(Stored data entries)
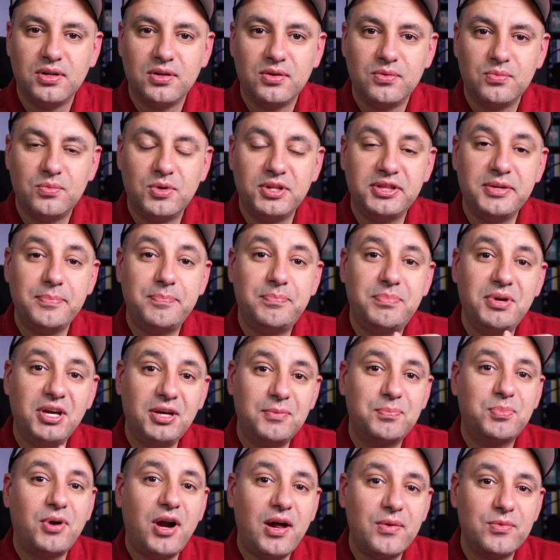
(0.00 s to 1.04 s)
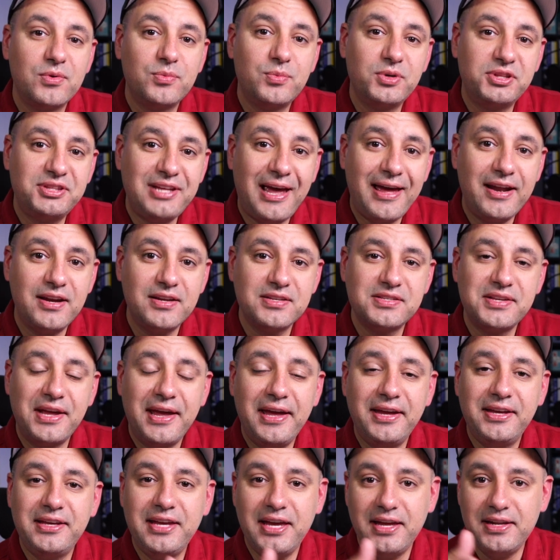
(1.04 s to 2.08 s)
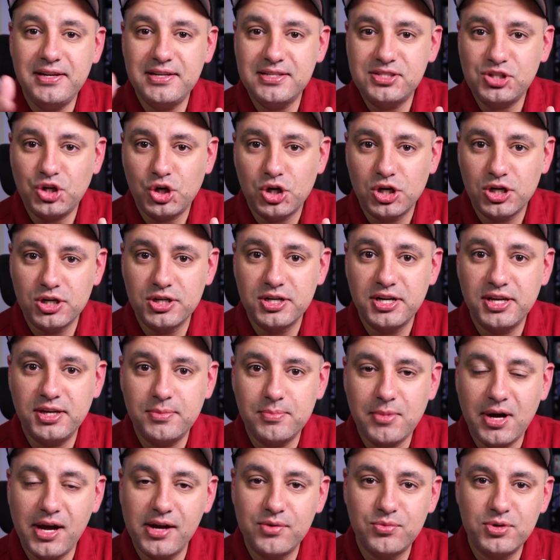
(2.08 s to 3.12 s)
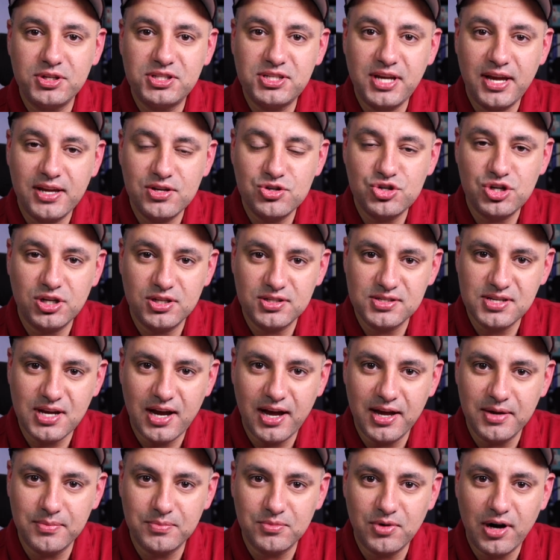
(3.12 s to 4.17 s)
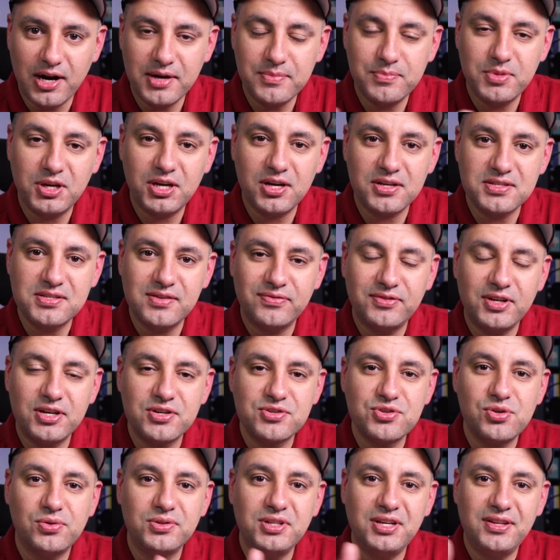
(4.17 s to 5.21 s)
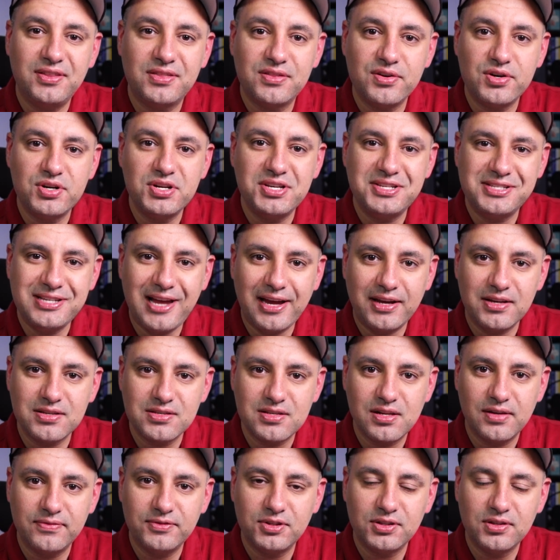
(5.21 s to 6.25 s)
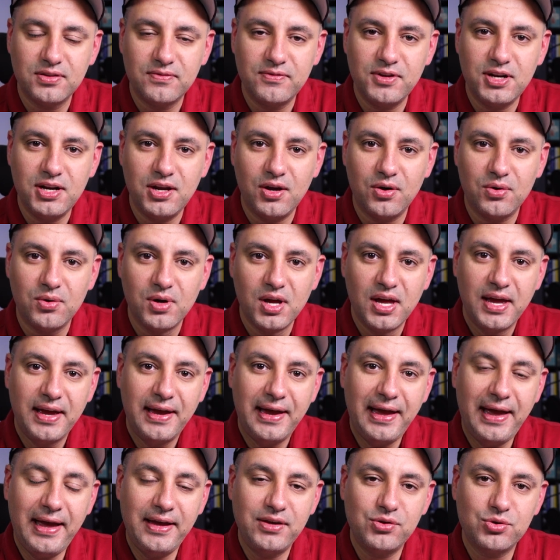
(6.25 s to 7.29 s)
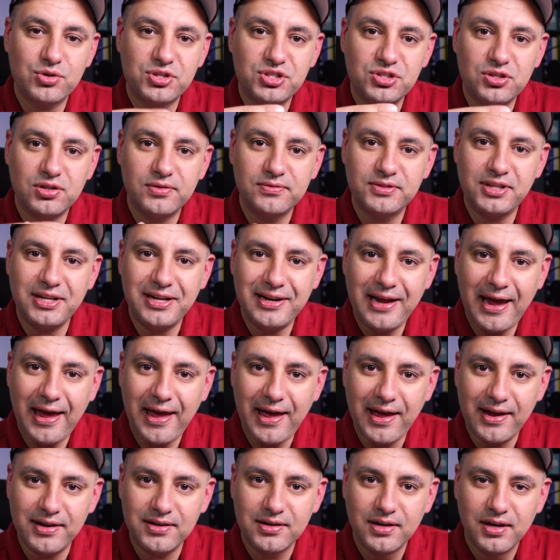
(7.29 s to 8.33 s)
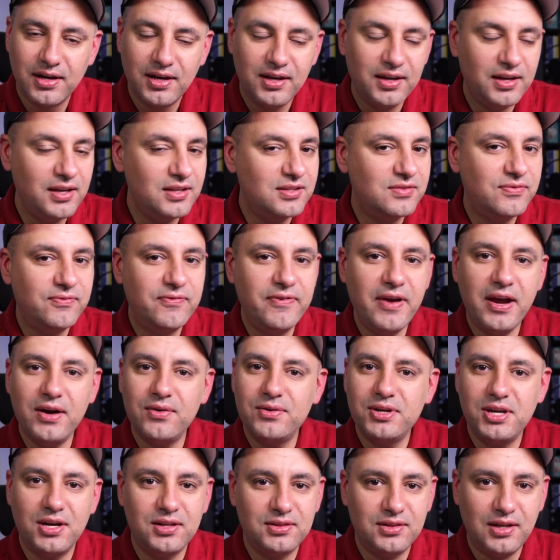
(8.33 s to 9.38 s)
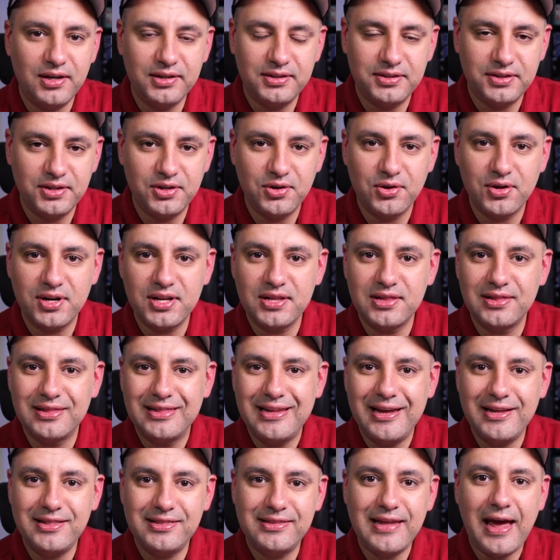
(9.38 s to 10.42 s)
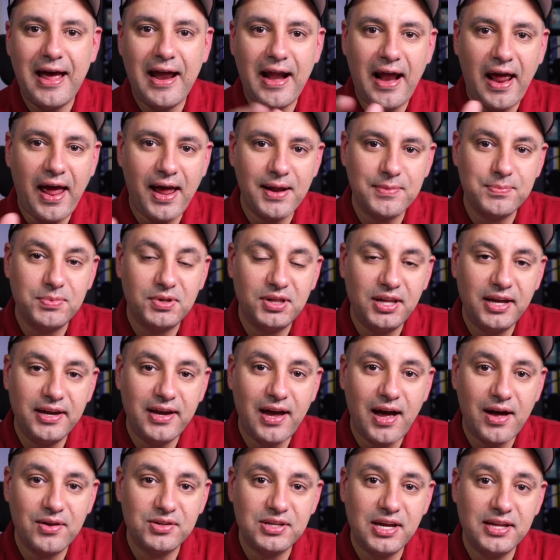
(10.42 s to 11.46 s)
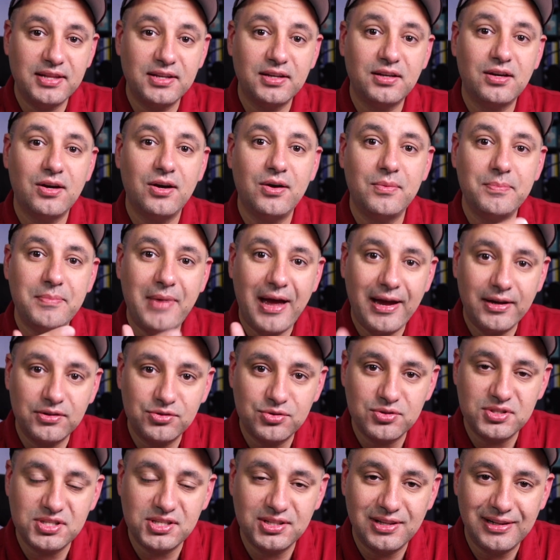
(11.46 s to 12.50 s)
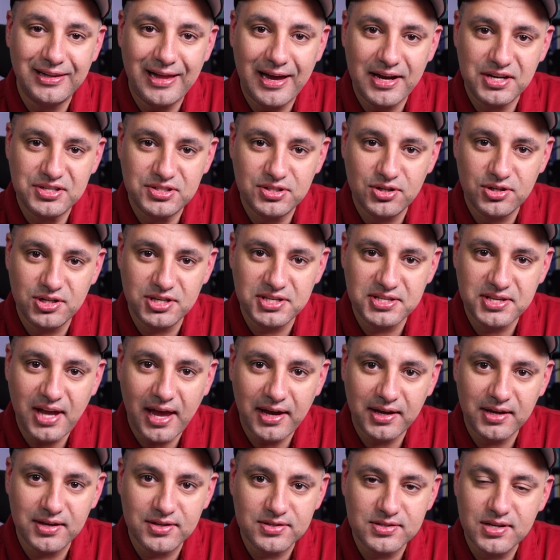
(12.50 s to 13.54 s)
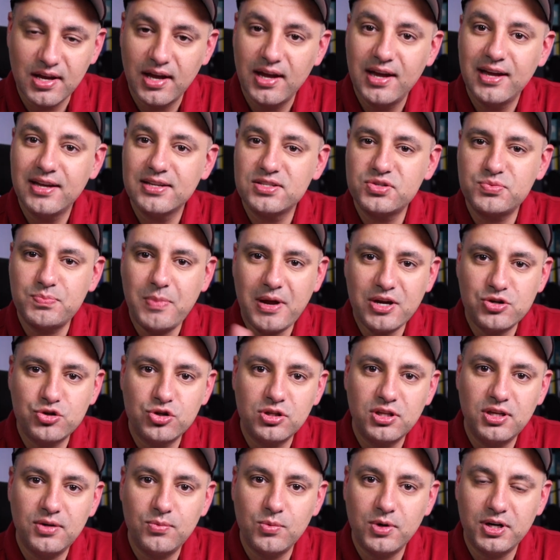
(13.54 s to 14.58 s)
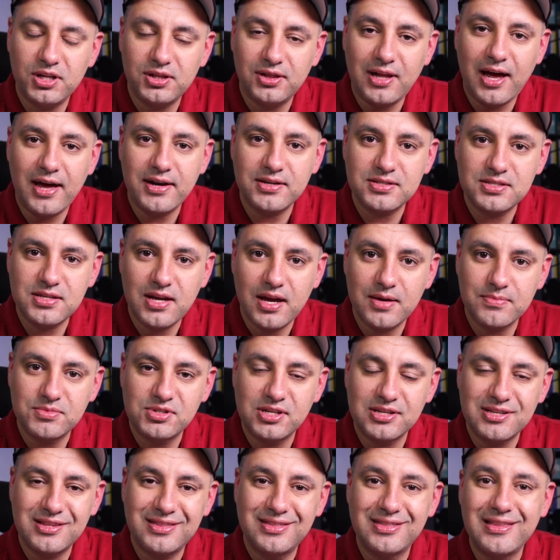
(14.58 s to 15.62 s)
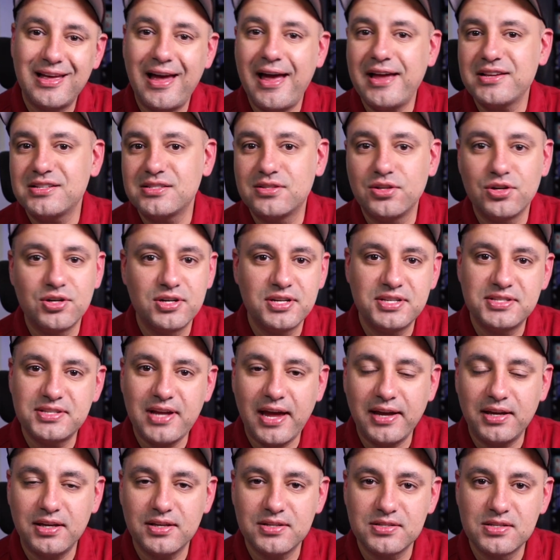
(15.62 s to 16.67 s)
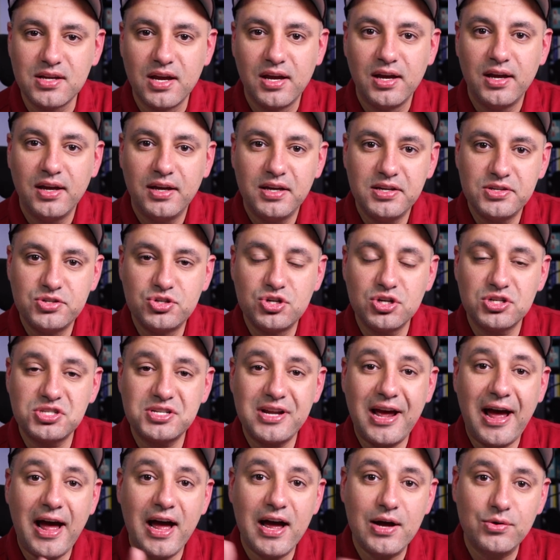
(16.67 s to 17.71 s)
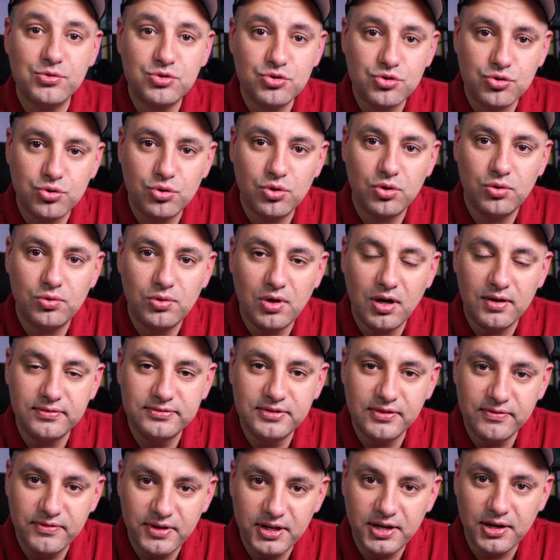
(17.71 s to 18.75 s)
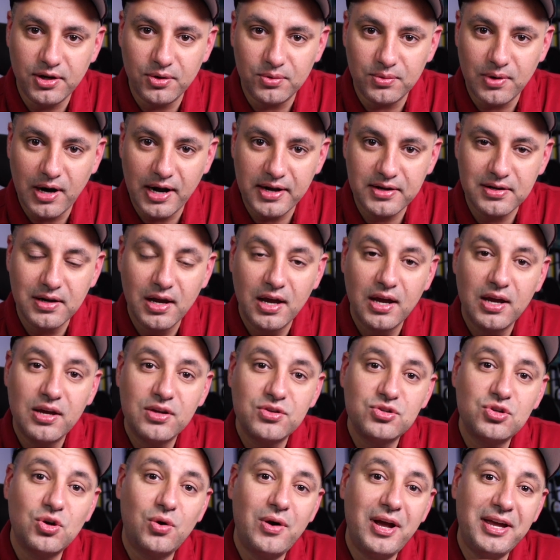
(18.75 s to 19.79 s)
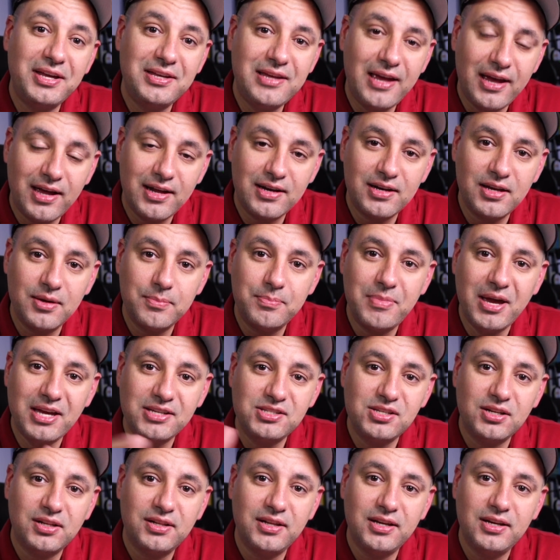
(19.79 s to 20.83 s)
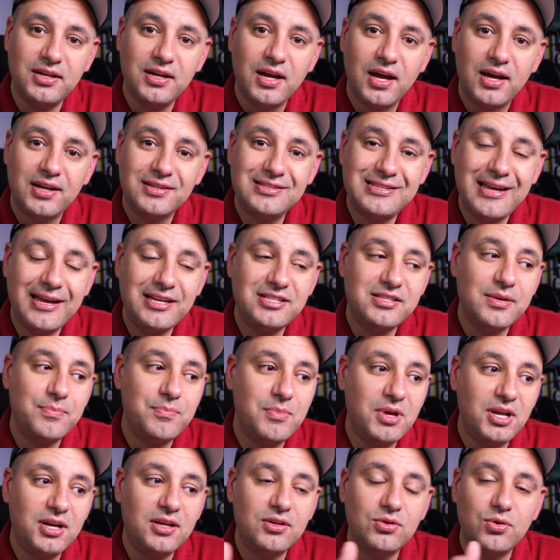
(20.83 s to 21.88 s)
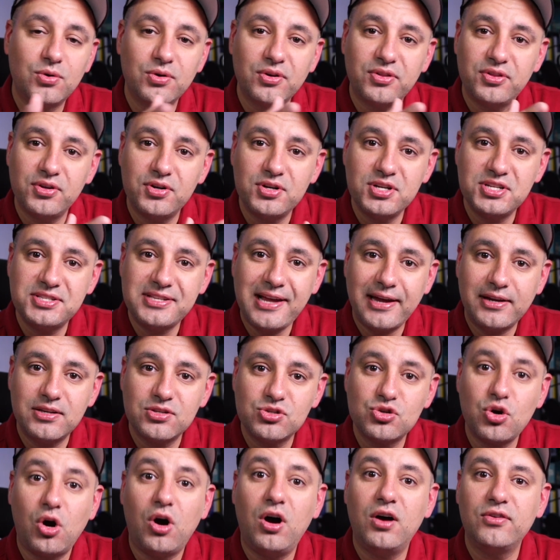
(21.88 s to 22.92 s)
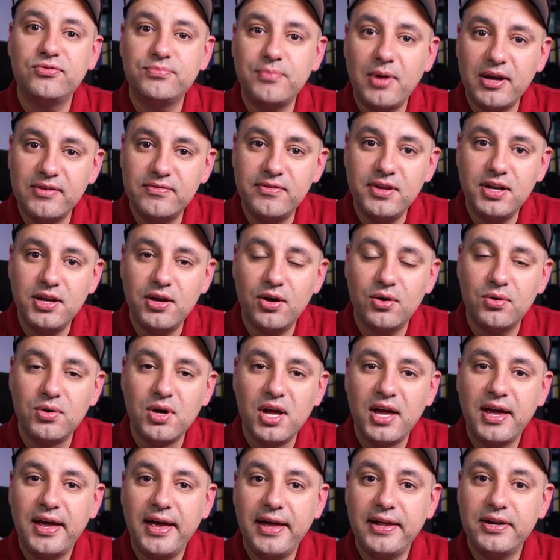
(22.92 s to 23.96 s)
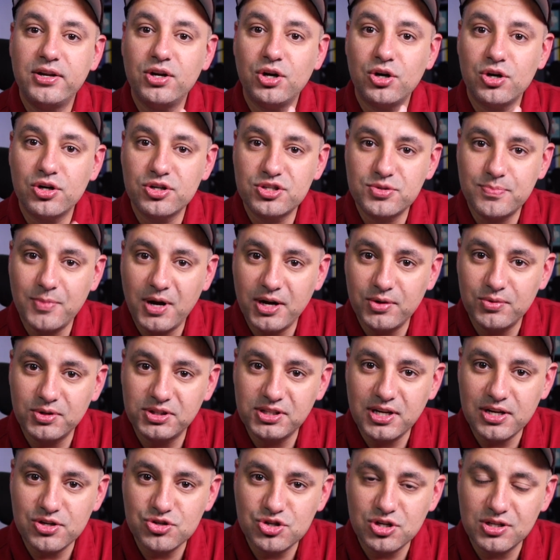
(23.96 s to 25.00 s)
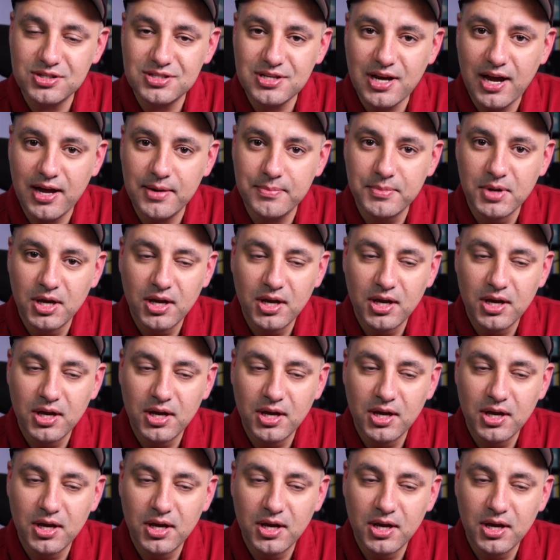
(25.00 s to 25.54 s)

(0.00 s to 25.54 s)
Well, the big problem with that is, again, it's hurting my retention time, right? Because if there's only 30 seconds left of the video and you're served an ad, it's very unlikely you're gonna let that ad play out and then come back to see the last 30 seconds, especially when a lot of times the last 30 seconds is just the outro of the video, right? So again, it basically takes a minute or 30 seconds off my video and it hurts my retention time.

> [What you will do] Text only, no pictures: please print exactly the lines above from the line with "(16.67 s to 17.71 s)" up to and including the line with "(25.00 s to 25.54 s)", and nothing else.

> [Solution below]
(16.67 s to 17.71 s)
(17.71 s to 18.75 s)
(18.75 s to 19.79 s)
(19.79 s to 20.83 s)
(20.83 s to 21.88 s)
(21.88 s to 22.92 s)
(22.92 s to 23.96 s)
(23.96 s to 25.00 s)
(25.00 s to 25.54 s)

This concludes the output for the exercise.